Ces mots restèrent coincés dans sa gorge, et Xue Meng ne put
que sangloter :
- Son… Son caractère est terrible, et ses mots sont durs, mais
même moi, je sais à quel point il prenait soin de toi. Alors pourquoi...
Comment as-tu pu...
Xue Meng leva la tête. Cependant, il retenait tellement ses larmes
que sa gorge était encore plus nouée. Il ne put poursuivre.
Après une longue pause, le silencieux soupir de Mo Ran descendit
du trône jusqu’à ses oreilles.
- Oui. Mais Xue Meng, le sais-tu ?
Mo Ran était clairement épuisé.
- Il a aussi mis un terme à la vie de la seule personne que j’ai
jamais aimée. La seule.
Un silence mortuaire plana sur eux pendant un long moment.
La douleur dans l’estomac de Mo Ran était comme un feu ardent
alors que ses organes se désintégraient.
- Toujours est-il que nous avions une relation de maître et de disciple,
autrefois. Son corps repose dans le Pavillon du Lotus Rouge au sommet sud. Il a
été très bien conservé et repose là parmi les fleurs de lotus, comme s’il
s’était simplement endormi.
Mo Ran reprit son souffle et se força à se calmer. Lorsqu’il s’exprima
à nouveau, son expression demeura vide, mais ses doigts s’enfoncèrent si
fortement dans le bois de santal rouge de l’accoudoir de son trône que ses
jointures devinrent toutes blanches.
- Son corps est maintenu par mes pouvoirs spirituels. S’il te
manque, ne gaspille pas ton souffle ici avec moi. Vas-y maintenant, avant que
je meure.
Une boule d’un goût âpre monta dans la gorge de Mo Ran. Il
toussa à plusieurs reprises. Quand il ouvrit la bouche, ses lèvres et ses dents
étaient couvertes de sang, mais son regard était détendu.

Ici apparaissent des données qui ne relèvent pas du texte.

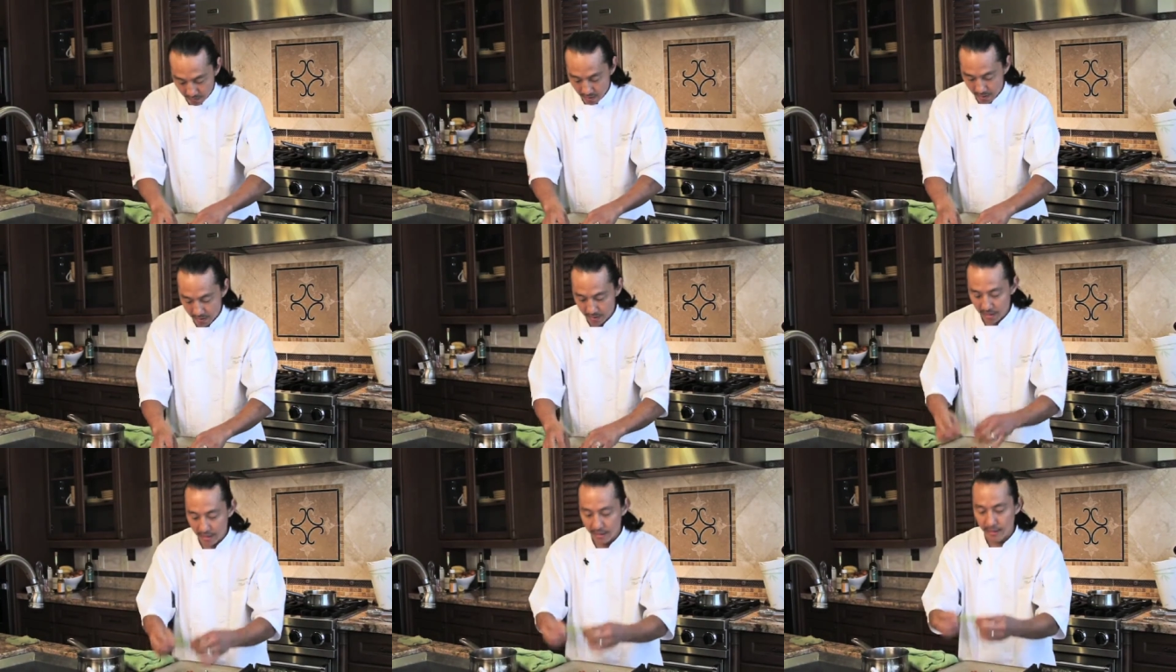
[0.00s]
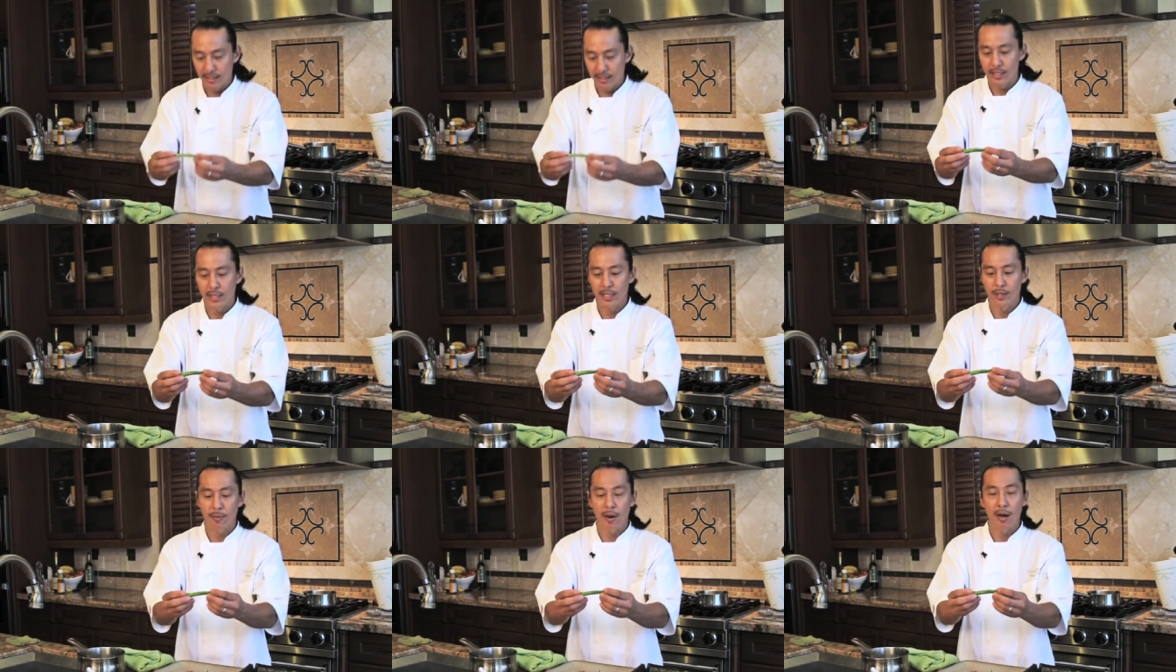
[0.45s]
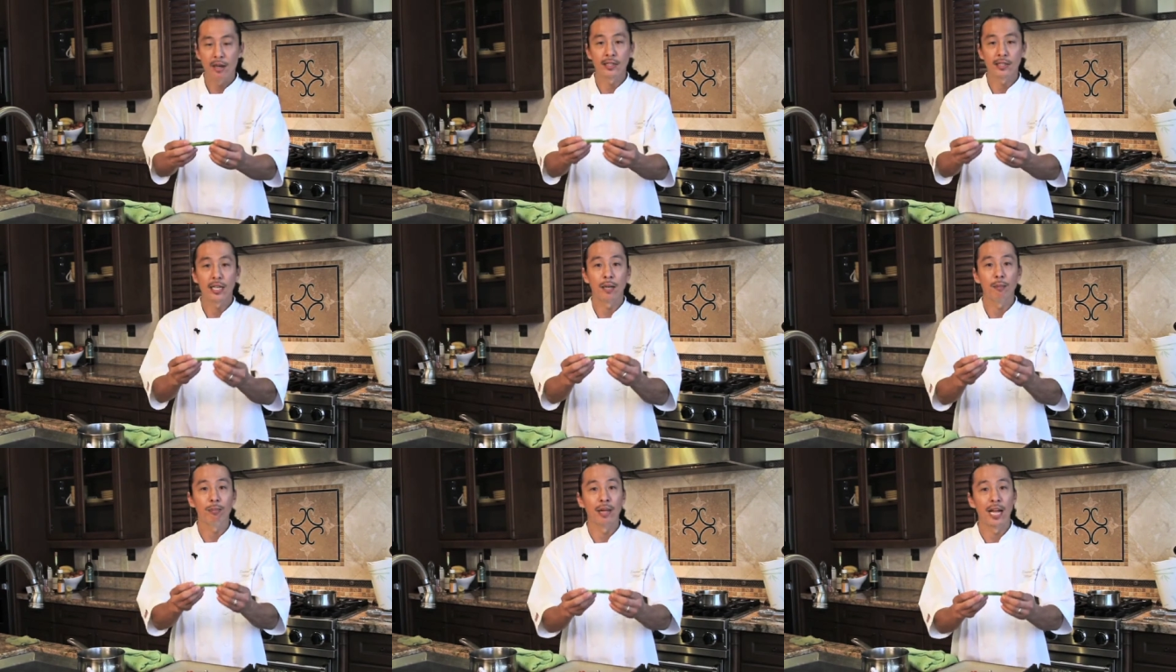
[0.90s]
And then this
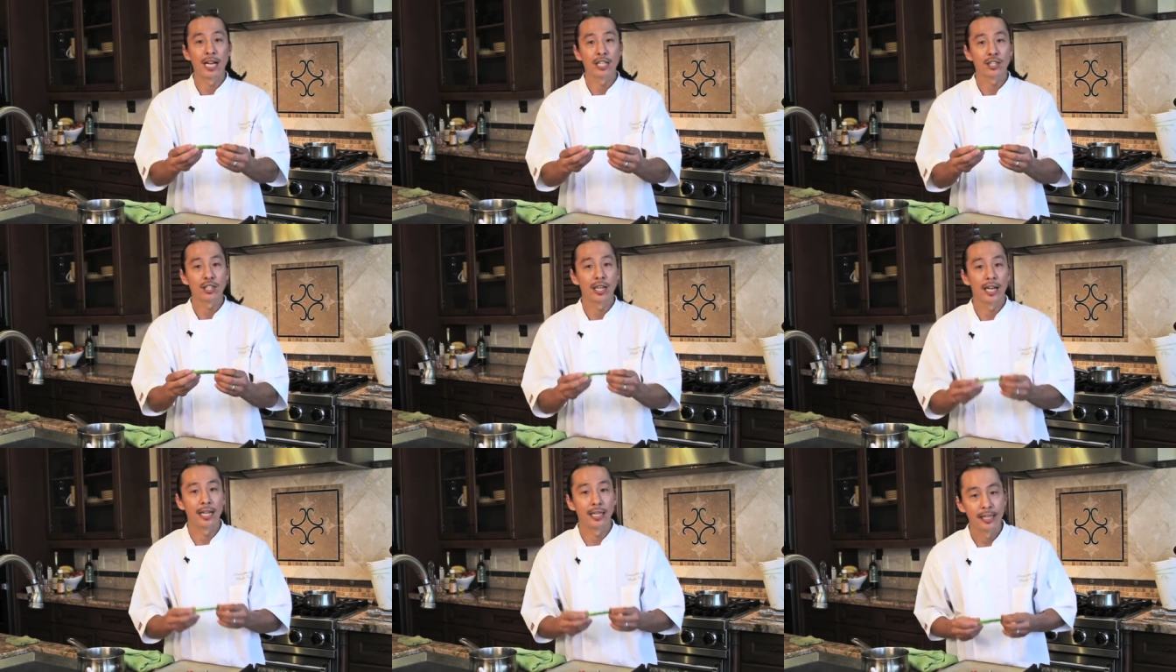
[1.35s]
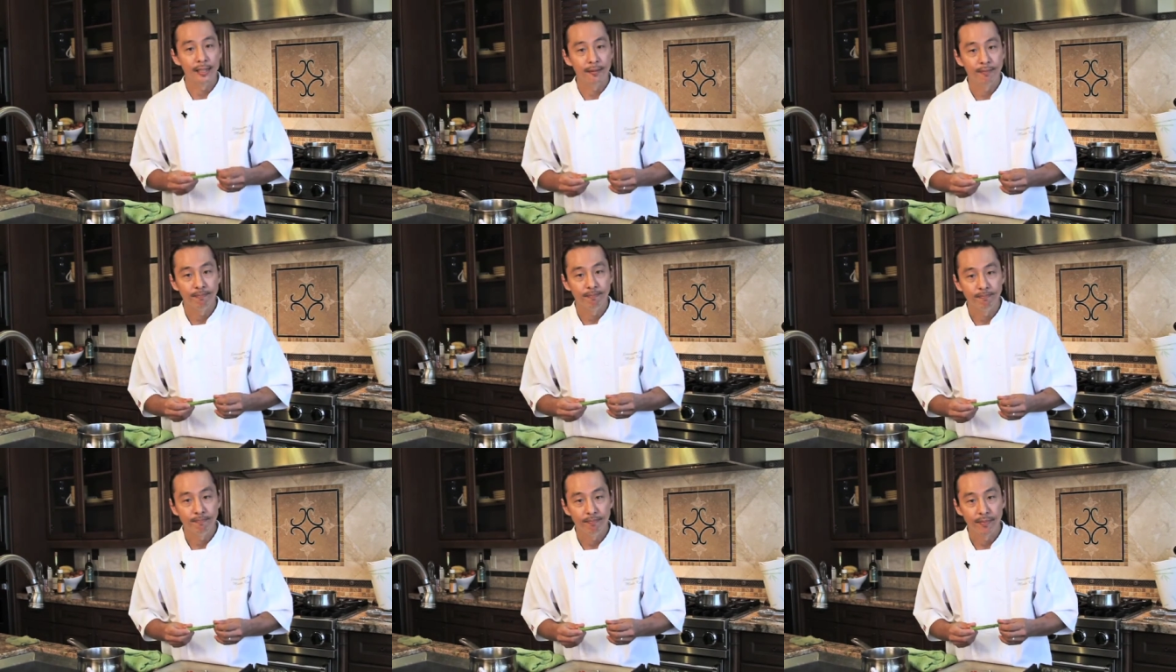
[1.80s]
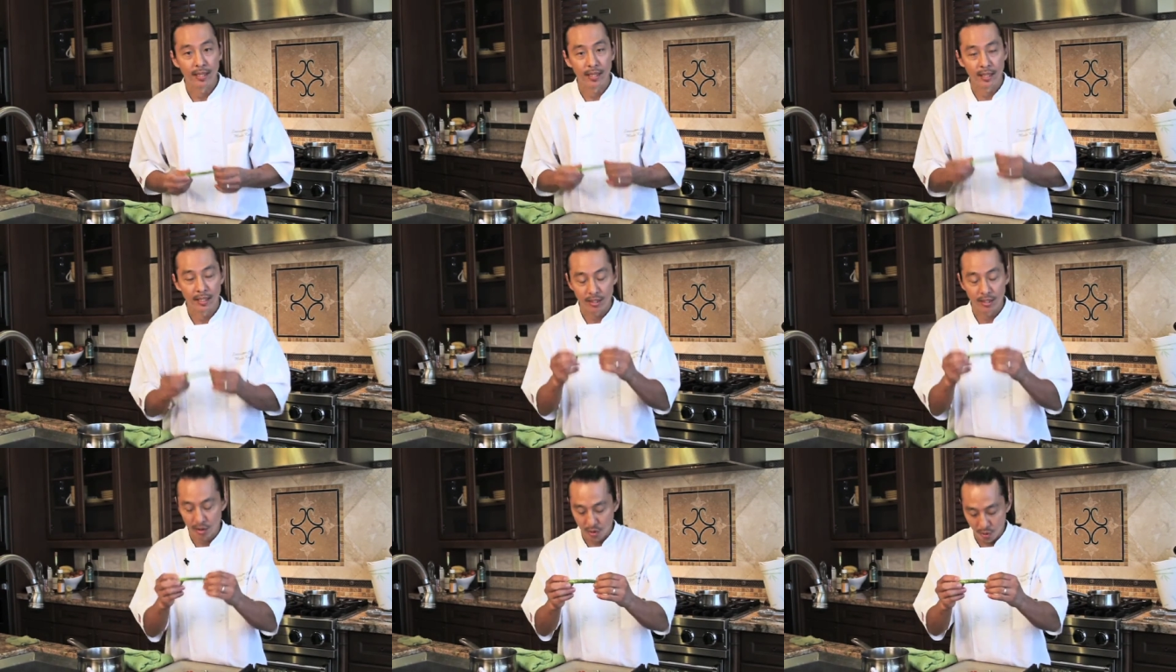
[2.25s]
asparagus that I blanched lightly and
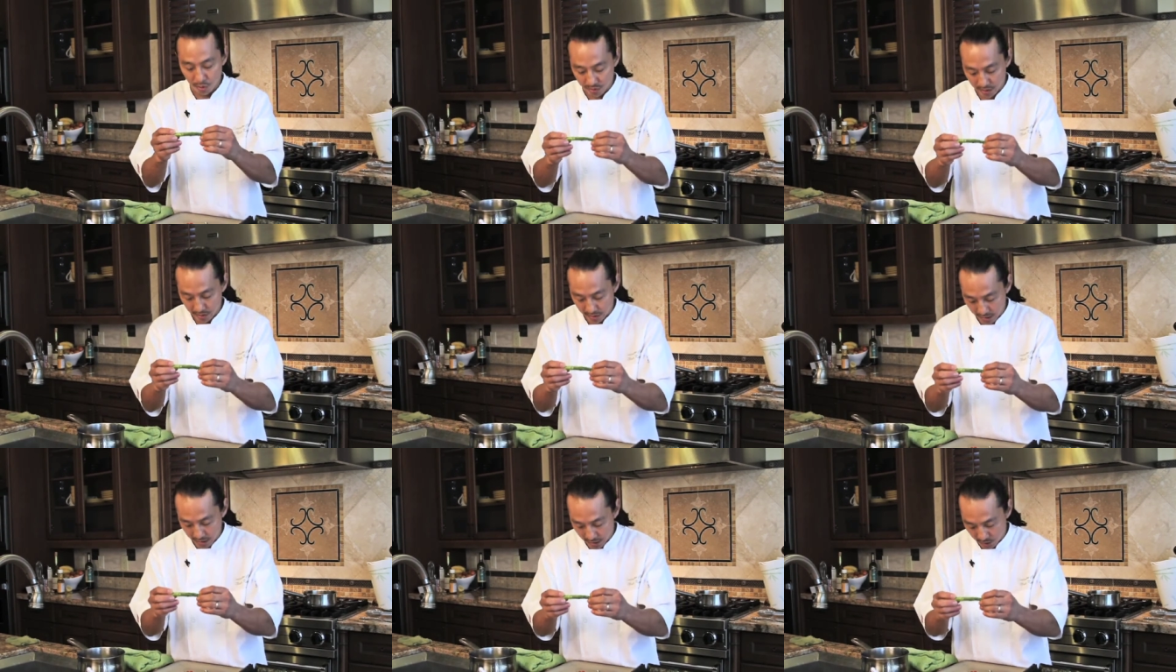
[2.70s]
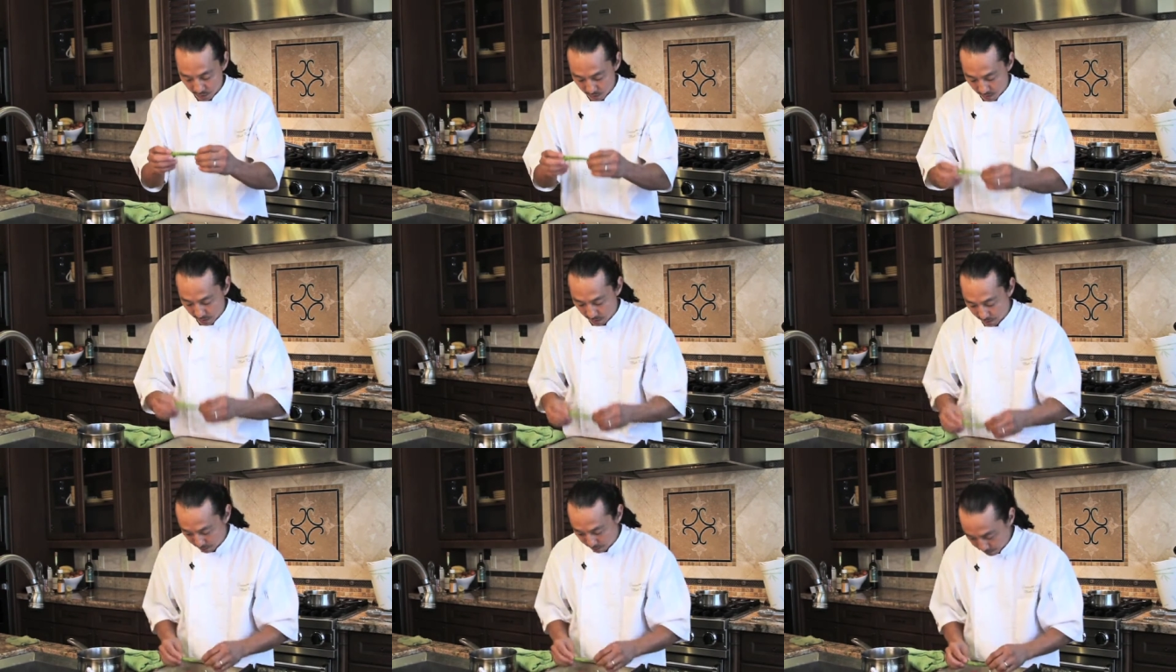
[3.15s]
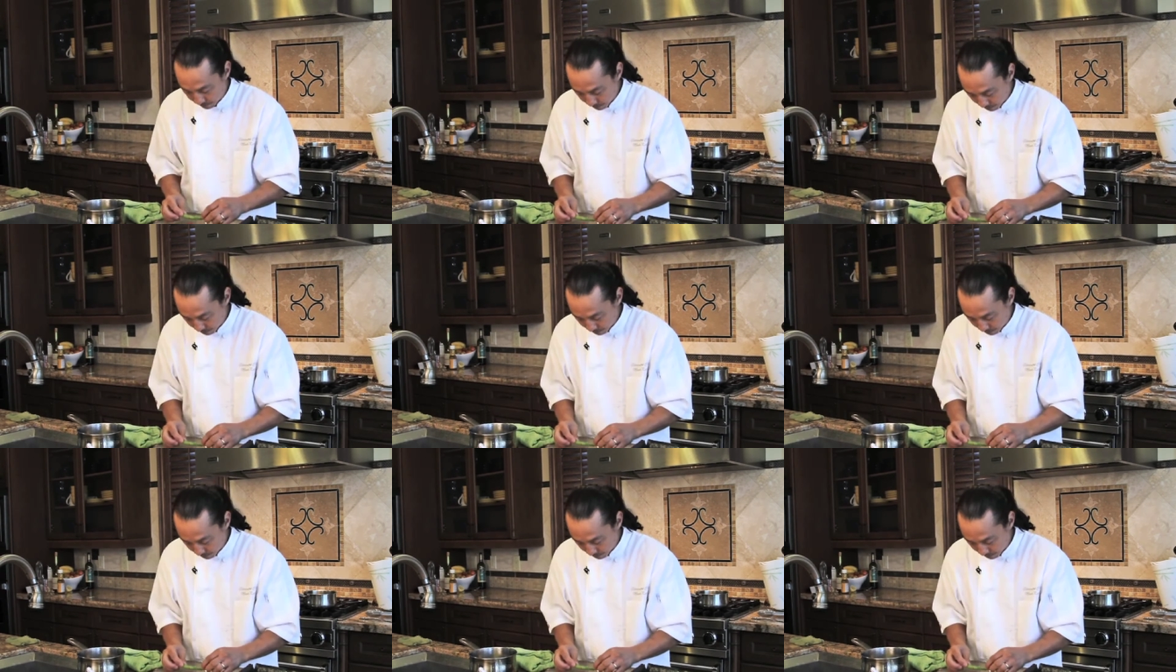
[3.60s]
I just soaked it in ice water.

- Va, dit-il d’une voix rauque. Va le voir. Sans mes pouvoirs
spirituels, il se transformera en poussière. Si tu n’y arrives pas avant ma
mort, il sera trop tard.
Ayant fini de parler, Mo Ran ferma désespérément ses yeux. Le
poison avait atteint son cœur et lui causait un tourment infernal. L’agonie
était si dévorante que même les gémissements angoissés et désespérés de Xue
Meng semblaient lui venir de très loin, comme s’ils étaient séparés par un
océan de plusieurs milliers de kilomètres et que sa voix voyageait au-dessus de
ces flots impétueux.
Le sang continuait de couler de ses commissures et ses mains
s’agrippaient à ses manches tandis que ses muscles étaient secoués par de
violents spasmes. Lorsqu’il ouvrit ses yeux, Xue Meng s’était enfui depuis
longtemps. La légèreté du qinggong du gamin n’était pas mauvaise. Cela lui
prendra peu de temps pour atteindre le pic sud, se dit-il.
Il devrait être en mesure de voir Shizun une dernière fois.
Mo Ran se hissa vers l’avant. Il vacilla en se tenant sur ses
pieds. Avec ses mains mouchetées de sang, il forma un sceau et s’envoya à la base
de la Tour Perce-Ciel du Pic Sisheng.